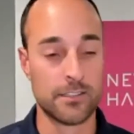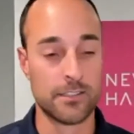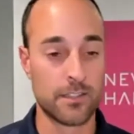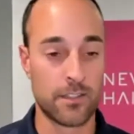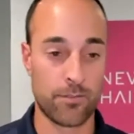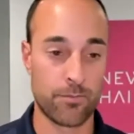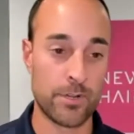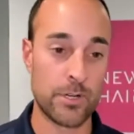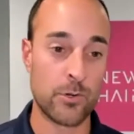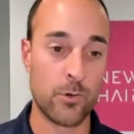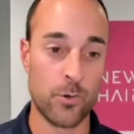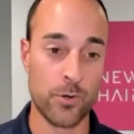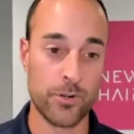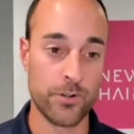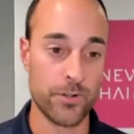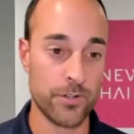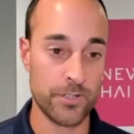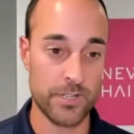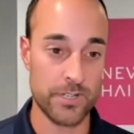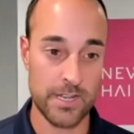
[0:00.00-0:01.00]

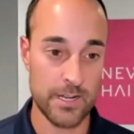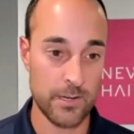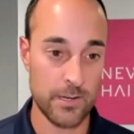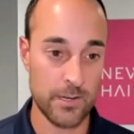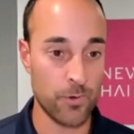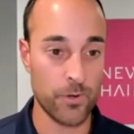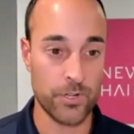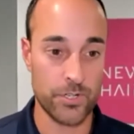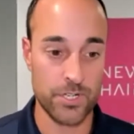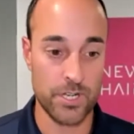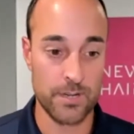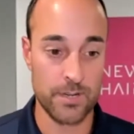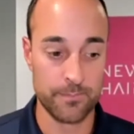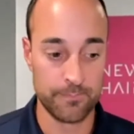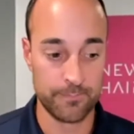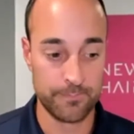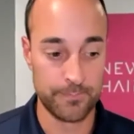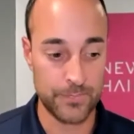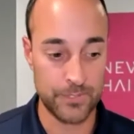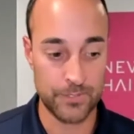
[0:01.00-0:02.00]
3/4-day workshop.
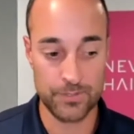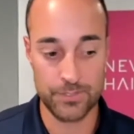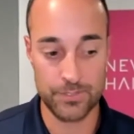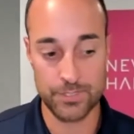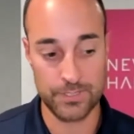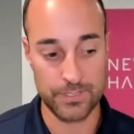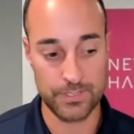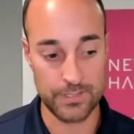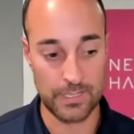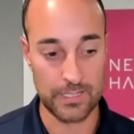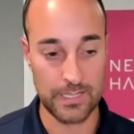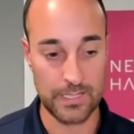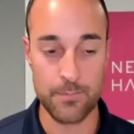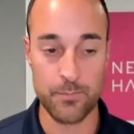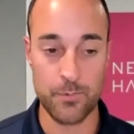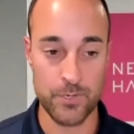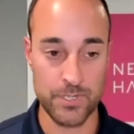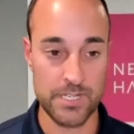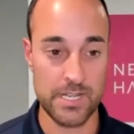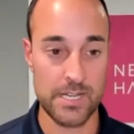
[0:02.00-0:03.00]
So it's just a lot
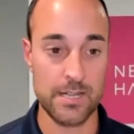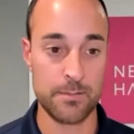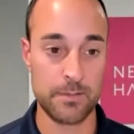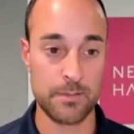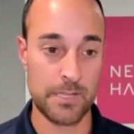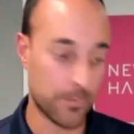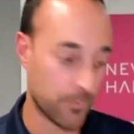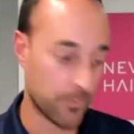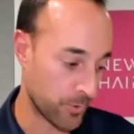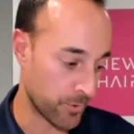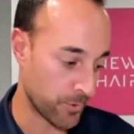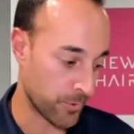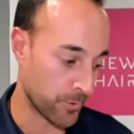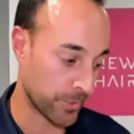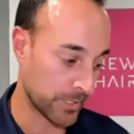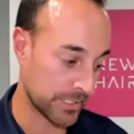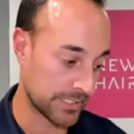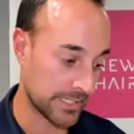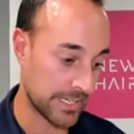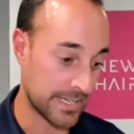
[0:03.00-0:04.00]
more time, a lot more
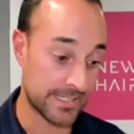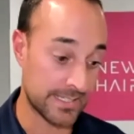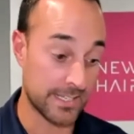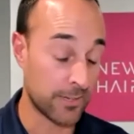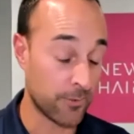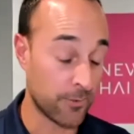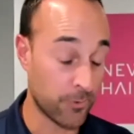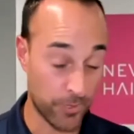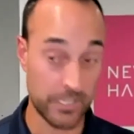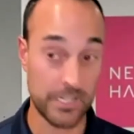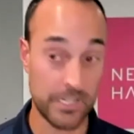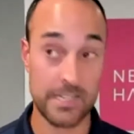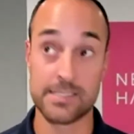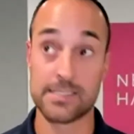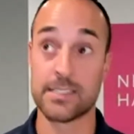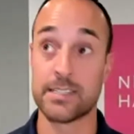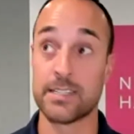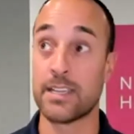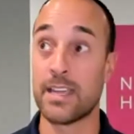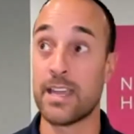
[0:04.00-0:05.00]

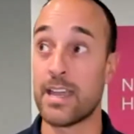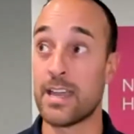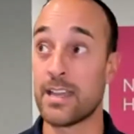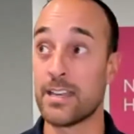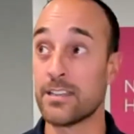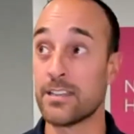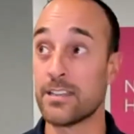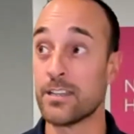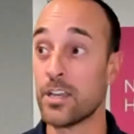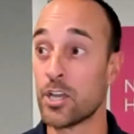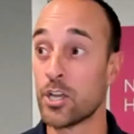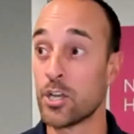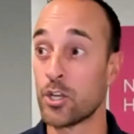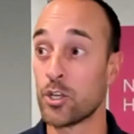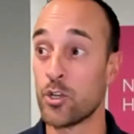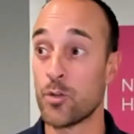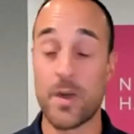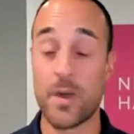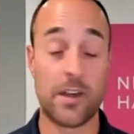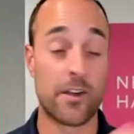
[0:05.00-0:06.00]
organizing. And
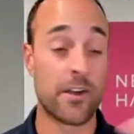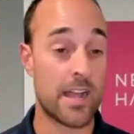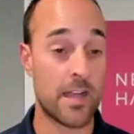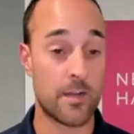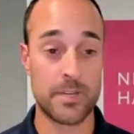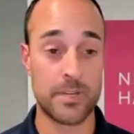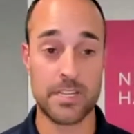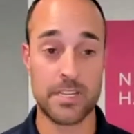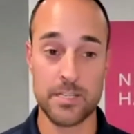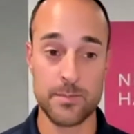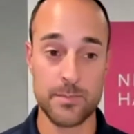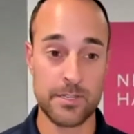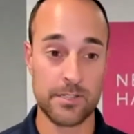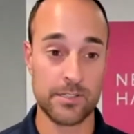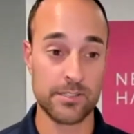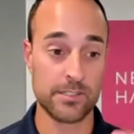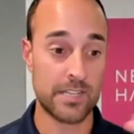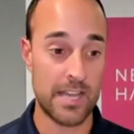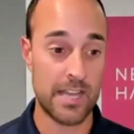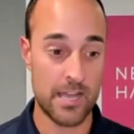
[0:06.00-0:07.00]
no matter how many
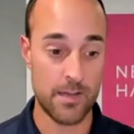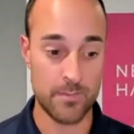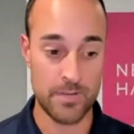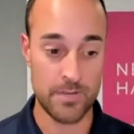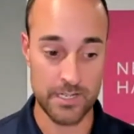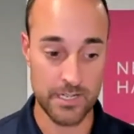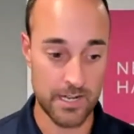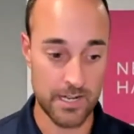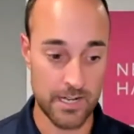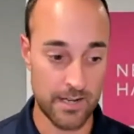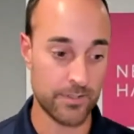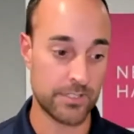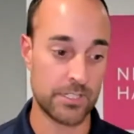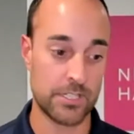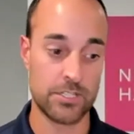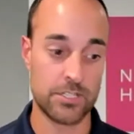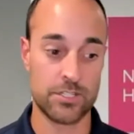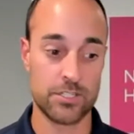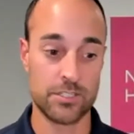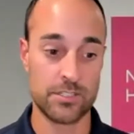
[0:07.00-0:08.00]
emails and how many
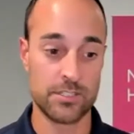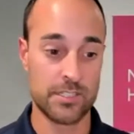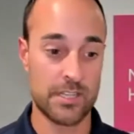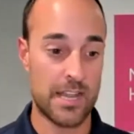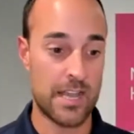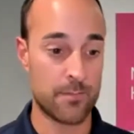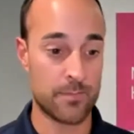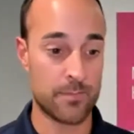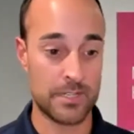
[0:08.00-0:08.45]
conversations and how many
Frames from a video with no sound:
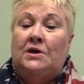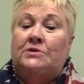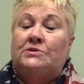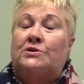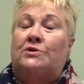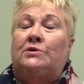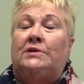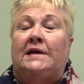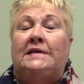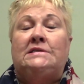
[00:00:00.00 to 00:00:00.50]

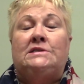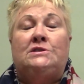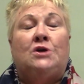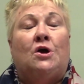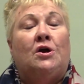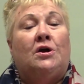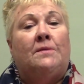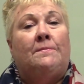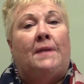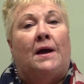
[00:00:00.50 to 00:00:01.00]
So let's
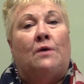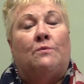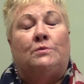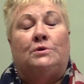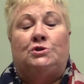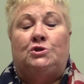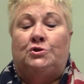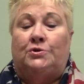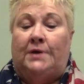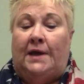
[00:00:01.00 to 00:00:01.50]
talk about
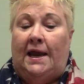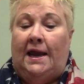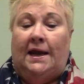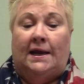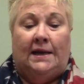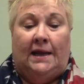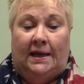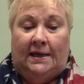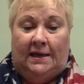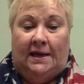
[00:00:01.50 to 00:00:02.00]
what you
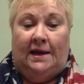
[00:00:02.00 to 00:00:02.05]
can and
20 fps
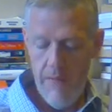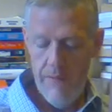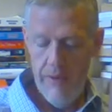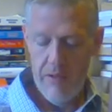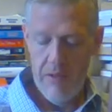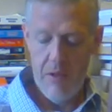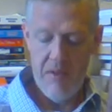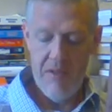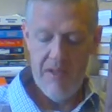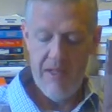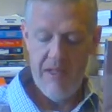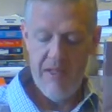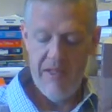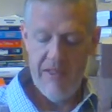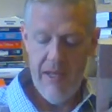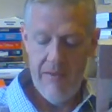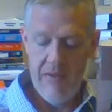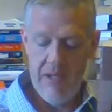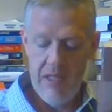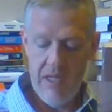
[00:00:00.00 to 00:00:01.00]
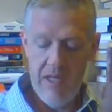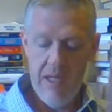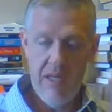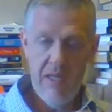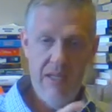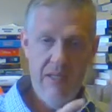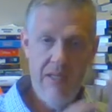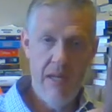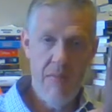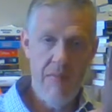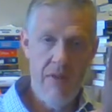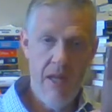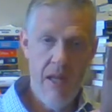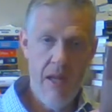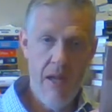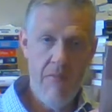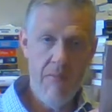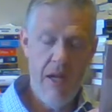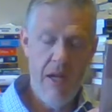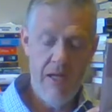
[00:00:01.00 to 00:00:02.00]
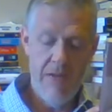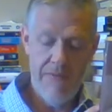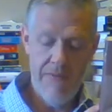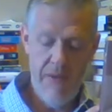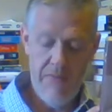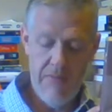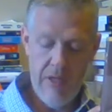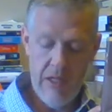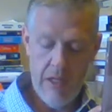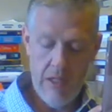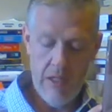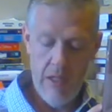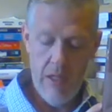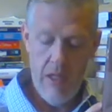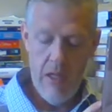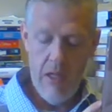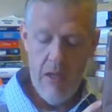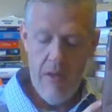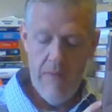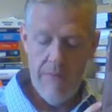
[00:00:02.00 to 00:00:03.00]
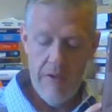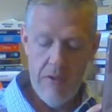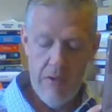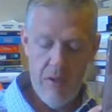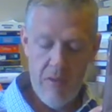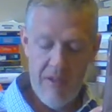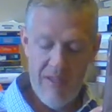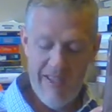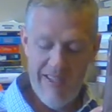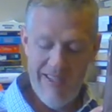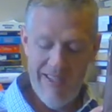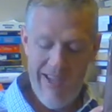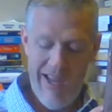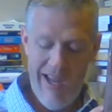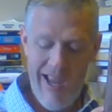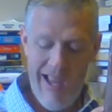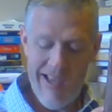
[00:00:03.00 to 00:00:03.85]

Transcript: Footnote six seventeen, same thing, page fifty. Footnote six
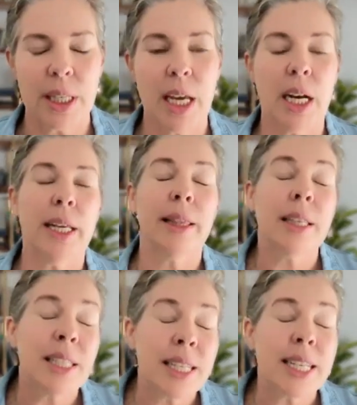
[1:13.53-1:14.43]
And I
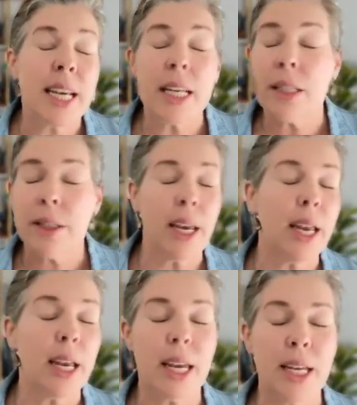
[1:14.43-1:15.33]
still think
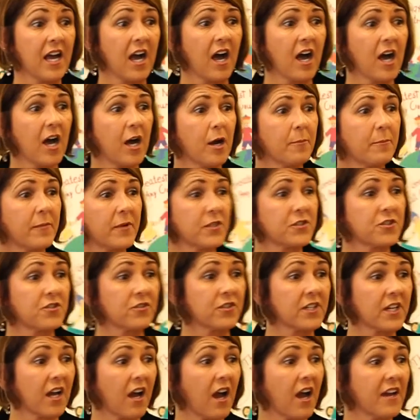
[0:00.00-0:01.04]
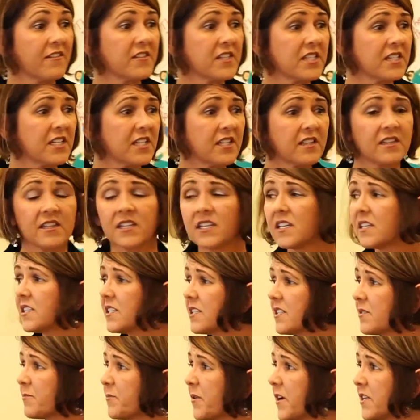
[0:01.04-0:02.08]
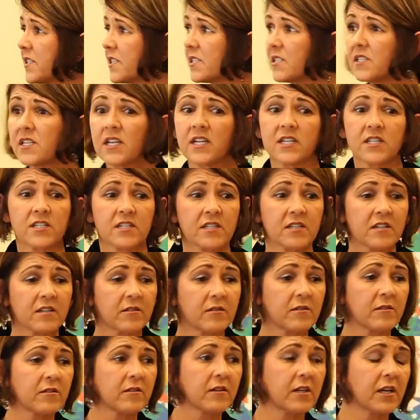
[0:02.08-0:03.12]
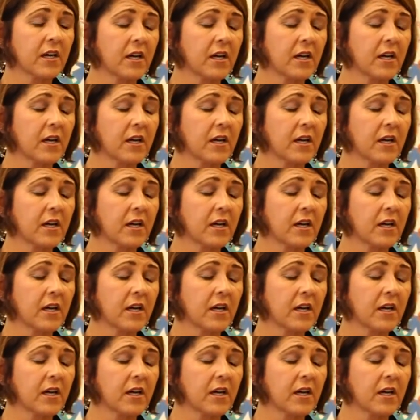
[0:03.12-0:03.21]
Um, Judy, I've seen this presentation,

++++++++

» **Task instructions**: The entries above should be written out in full, and any picture in them left out.

» **Result of this task**:
[0:00.00-0:01.00]

[0:01.00-0:02.00]
3/4-day workshop.
[0:02.00-0:03.00]
So it's just a lot
[0:03.00-0:04.00]
more time, a lot more
[0:04.00-0:05.00]

[0:05.00-0:06.00]
organizing. And
[0:06.00-0:07.00]
no matter how many
[0:07.00-0:08.00]
emails and how many
[0:08.00-0:08.45]
conversations and how many
Frames from a video with no sound:
[00:00:00.00 to 00:00:00.50]

[00:00:00.50 to 00:00:01.00]
So let's
[00:00:01.00 to 00:00:01.50]
talk about
[00:00:01.50 to 00:00:02.00]
what you
[00:00:02.00 to 00:00:02.05]
can and
20 fps
[00:00:00.00 to 00:00:01.00]
[00:00:01.00 to 00:00:02.00]
[00:00:02.00 to 00:00:03.00]
[00:00:03.00 to 00:00:03.85]

Transcript: Footnote six seventeen, same thing, page fifty. Footnote six
[1:13.53-1:14.43]
And I
[1:14.43-1:15.33]
still think
[0:00.00-0:01.04]
[0:01.04-0:02.08]
[0:02.08-0:03.12]
[0:03.12-0:03.21]
Um, Judy, I've seen this presentation,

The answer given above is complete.